Die EZB-Verantwortlichen wissen das. Sie wissen auch, dass sie mit ihrer für alle Unionsmitglieder einheitlichen Zinspolitik nicht differenziert auf die unterschiedlichen Preis- bzw. Lohnstückkostenentwicklungen einwirken können, sondern als Maßstab immer nur den Durchschnitt der Eurozone haben. Umso dringender wäre es, dass die Zentralbank mit den Ländern ins Gespräch kommt, deren Lohnstückkostenentwicklung nicht zum Inflationsziel der Union passt, sodass sich die Wettbewerbsfähigkeit der Unionsmitglieder auseinanderentwickelt.

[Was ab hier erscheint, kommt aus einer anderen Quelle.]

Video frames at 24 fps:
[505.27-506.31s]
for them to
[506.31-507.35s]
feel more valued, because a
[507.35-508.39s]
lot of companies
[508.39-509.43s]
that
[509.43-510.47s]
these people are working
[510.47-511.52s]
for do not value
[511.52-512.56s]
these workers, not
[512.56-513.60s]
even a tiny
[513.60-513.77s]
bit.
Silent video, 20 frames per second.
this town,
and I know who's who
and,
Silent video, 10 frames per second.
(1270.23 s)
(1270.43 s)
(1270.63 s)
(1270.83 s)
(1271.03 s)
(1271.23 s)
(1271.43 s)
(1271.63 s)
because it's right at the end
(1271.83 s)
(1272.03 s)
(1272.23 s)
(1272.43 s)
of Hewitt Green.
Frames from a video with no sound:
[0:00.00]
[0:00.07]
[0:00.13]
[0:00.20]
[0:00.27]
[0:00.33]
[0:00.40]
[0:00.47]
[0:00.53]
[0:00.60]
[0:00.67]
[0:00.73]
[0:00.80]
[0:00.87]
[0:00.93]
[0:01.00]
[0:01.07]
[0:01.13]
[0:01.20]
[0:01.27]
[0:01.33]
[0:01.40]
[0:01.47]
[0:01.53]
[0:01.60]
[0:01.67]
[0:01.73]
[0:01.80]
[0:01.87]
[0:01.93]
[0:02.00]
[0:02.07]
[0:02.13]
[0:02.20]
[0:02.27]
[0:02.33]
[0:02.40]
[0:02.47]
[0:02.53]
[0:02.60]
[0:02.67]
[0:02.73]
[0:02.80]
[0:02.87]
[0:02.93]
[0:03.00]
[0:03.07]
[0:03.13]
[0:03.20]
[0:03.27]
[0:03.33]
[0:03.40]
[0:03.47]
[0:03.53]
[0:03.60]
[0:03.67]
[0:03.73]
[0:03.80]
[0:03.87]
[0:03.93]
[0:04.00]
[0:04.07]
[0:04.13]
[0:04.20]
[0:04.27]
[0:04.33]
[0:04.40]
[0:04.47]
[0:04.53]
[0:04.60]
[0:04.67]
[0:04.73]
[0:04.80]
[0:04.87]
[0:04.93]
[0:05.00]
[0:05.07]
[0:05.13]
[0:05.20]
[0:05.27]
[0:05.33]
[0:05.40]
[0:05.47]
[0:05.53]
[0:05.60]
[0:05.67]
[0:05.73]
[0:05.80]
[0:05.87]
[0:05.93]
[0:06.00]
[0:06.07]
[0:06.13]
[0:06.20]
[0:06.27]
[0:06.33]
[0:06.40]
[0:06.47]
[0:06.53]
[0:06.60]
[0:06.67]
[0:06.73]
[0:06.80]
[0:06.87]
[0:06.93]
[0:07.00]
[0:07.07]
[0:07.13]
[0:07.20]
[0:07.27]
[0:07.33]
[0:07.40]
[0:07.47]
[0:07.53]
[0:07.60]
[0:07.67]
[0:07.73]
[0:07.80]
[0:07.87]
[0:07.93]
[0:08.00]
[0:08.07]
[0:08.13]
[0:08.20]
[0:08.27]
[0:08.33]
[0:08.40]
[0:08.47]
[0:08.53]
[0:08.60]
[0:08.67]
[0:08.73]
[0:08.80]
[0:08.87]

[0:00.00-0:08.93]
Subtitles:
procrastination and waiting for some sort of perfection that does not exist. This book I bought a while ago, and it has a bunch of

Die EU-Kommission hat mit dem "europäischen Semester" – das ist ein fester jährlicher Rhythmus, in dem Analysen und Empfehlungen zu jedem EU-Land erarbeitet werden – eigentlich ein Rahmenwerk für die wirtschaftspolitische Steuerung an der Hand. Zu dessen Zielen zählt explizit die Verhinderung übermäßiger makroökonomischer Ungleichgewichte in der EU.

Aber die Kommission nutzt dieses Rahmenwerk nicht sinnvoll: Aus einem großen Bündel an Indikatoren zieht sie nicht die relevanten Informationen heraus, die ihr einigermaßen zuverlässig und vor allem rechtzeitig anzeigen, wo sich Ungleichgewichte zusammenbrauen.